The Sunflower Sinner: An Odyssey of Politics and Passion. By Cynthia Dennis. (Topeka, Kans.: Woodley Memorial Press, 2007, 216 pages, paper $16.00.)
In 1949, when he was a thirty-four-year-old, McPherson, Kansas, attorney, Paul A. Lackie was elected chairman of the Young Republicans of Kansas and thought himself on his way to the governor's office. By 1963, however, he was seated on the witness stand in a Wichita courtroom, testifying as to his role in the alleged bribery of Governor Fred Hall for the early parole of abortionist Annas Brown who was convicted in 1950 after a woman died in her basement. In this volume Davis, Lackie's oldest daughter, tells the story of her father's rise and fall in Kansas politics and raises interesting questions about some of the state's mid-century movers and shakers.
Dividing Western Waters: Mark Wilmer and Arizona v California. By Jack L. August, Jr. (Fort Worth: Texas Christian University Press, 2007, xix + 172 pages, paper $32.95.)

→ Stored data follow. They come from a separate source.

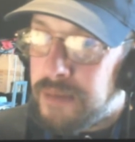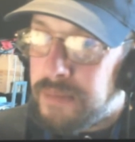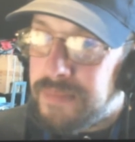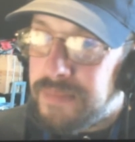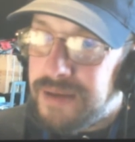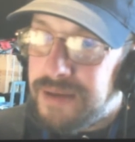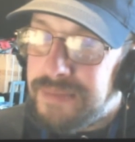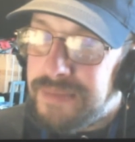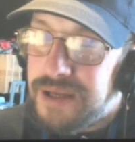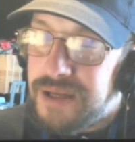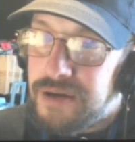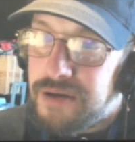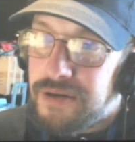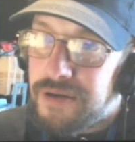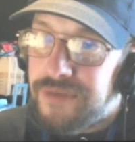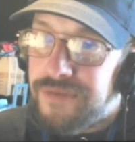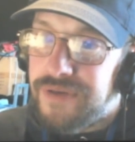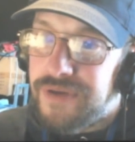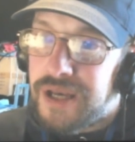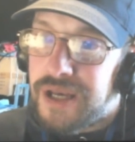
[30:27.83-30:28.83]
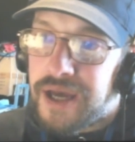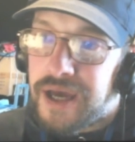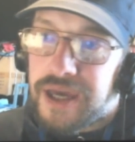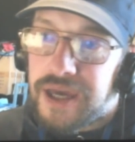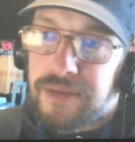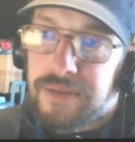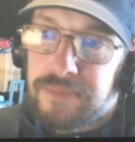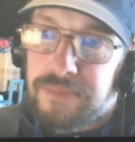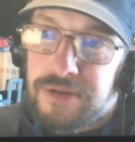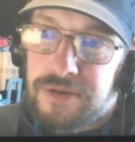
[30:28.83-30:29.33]
Let me know if you like
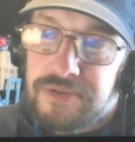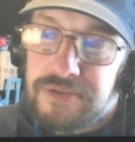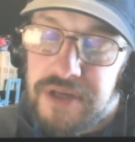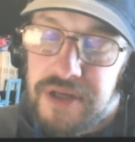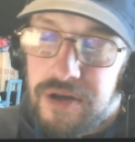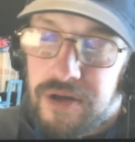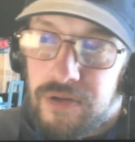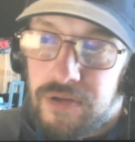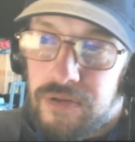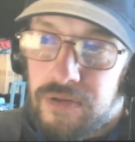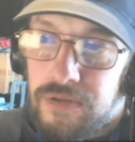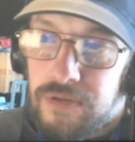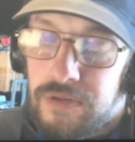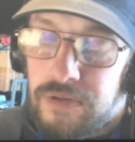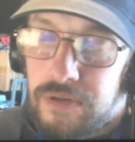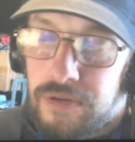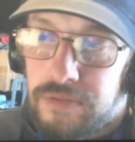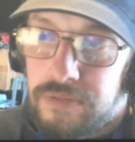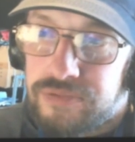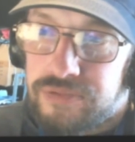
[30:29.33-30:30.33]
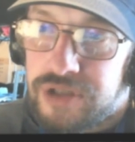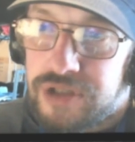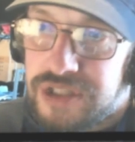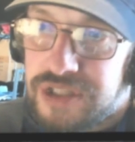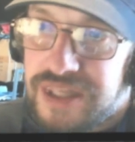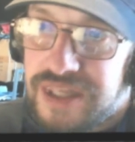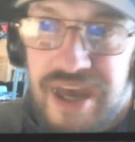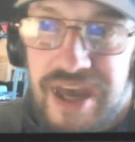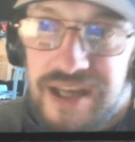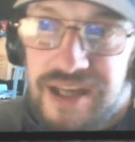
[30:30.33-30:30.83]
music or just
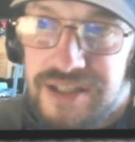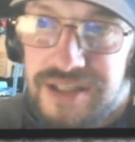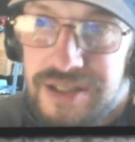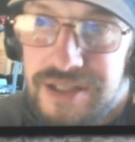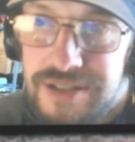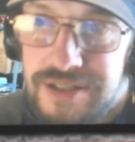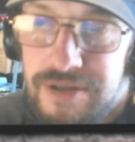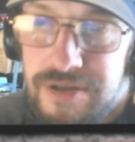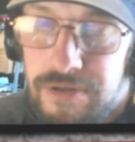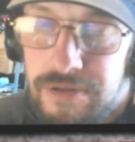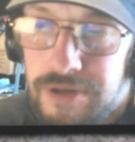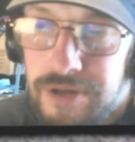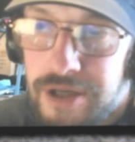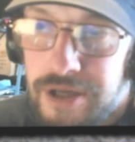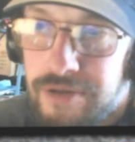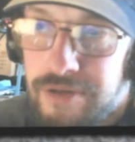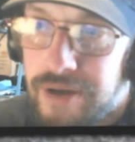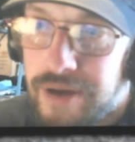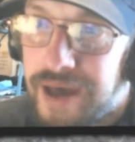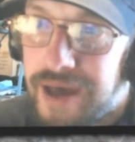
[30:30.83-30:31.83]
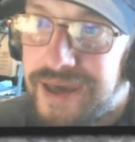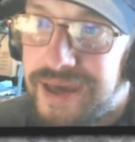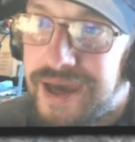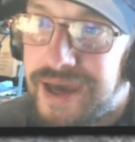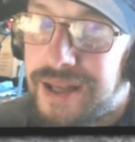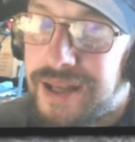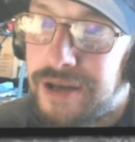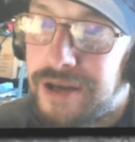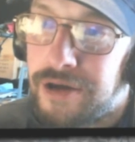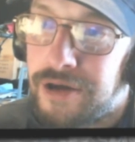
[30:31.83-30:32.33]
the ATC audio. I get
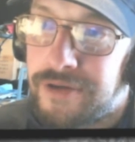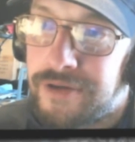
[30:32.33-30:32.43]
a lot of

Readers of Kansas History, who are familiar with our history of interstate water disputes and litigation, should find Dividing Western Waters of considerable interest. Arizona v California, the longest U.S. Supreme Court case in history, was fought over water rights to the Colorado River and its tributaries in Arizona, California, Nevada, New Mexico, and Utah. From 1952 until 1963 these states battled over what shape they would take-whether, as one of Arizona's lawyers put it, as "nothing more than a home for Gila Monsters" (p. xix) or as fertile environments with the water necessary to sustain urban growth. August provides a history of the court case and a selective biography of one of its major players, Mark Wilmer, who served as the lead attorney for Arizona during the last six years of the case and who is credited with crafting the innovative argument that secured the state's victory.
"Gentleman George" Hunt Pendleton: Party Politics and Ideological Identity in Nineteenth-Century America. By Thomas S. Mach. (Kent State, Ohio: Kent State University Press, 2007, 307 pages, cloth $39.95.)

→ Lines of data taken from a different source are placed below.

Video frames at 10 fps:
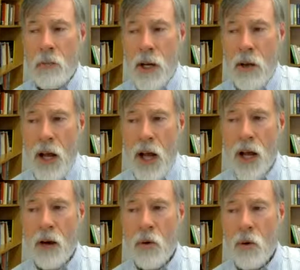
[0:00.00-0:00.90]
about
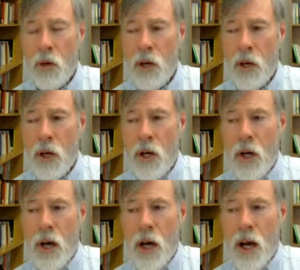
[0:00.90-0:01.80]
how
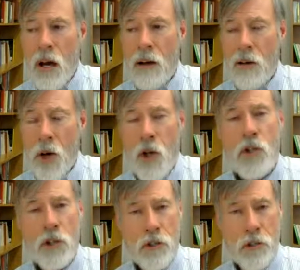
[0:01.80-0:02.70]

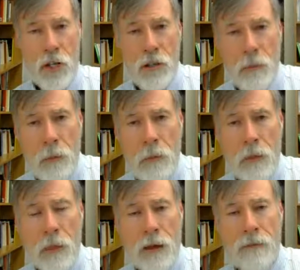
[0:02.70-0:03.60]
urgency
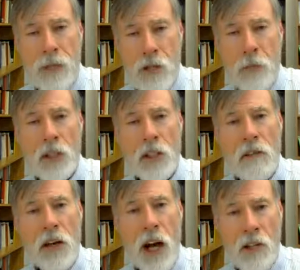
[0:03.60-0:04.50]
and visibility
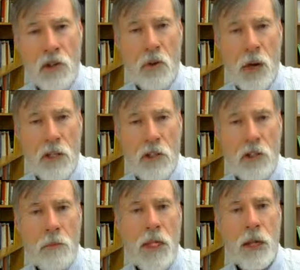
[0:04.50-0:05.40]
of consequences,
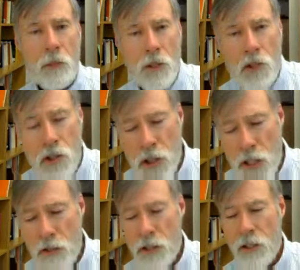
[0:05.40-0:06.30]
being able to
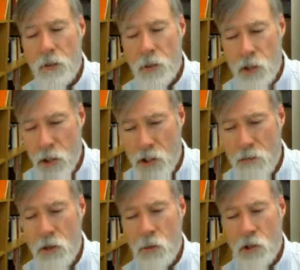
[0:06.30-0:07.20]
see that the results
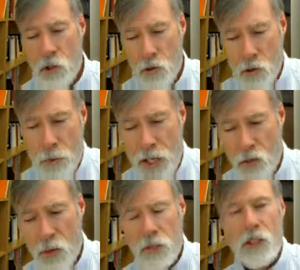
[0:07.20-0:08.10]
of your research will make a
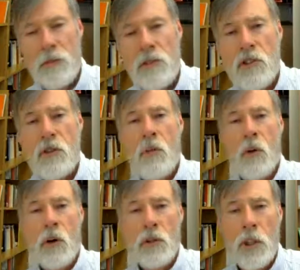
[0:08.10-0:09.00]
real difference in the world,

This first modern biography of George Hunt Pendleton, a Democratic representative (1857-1865) and senator (1879-1885) from Cincinnati, Ohio, offers "not only a microcosmic view of Democratic Party operations during his lifetime but also a case study of the longevity of Jacksonian principles and their political adaptation during some of the most critical periods in the nation's history" (p. 1). Included was Bleeding Kansas and although Pendleton's voting record "did note indicate a strong adherence to one side of the [slavery] issue or another" (p. 36), Mach notes that he did play an important part in the national wrangling over the future state. This examination of a "significant but neglected" figure (p. 1) provides extensive notes and a lengthy bibliography, both aids to future research on Pendleton.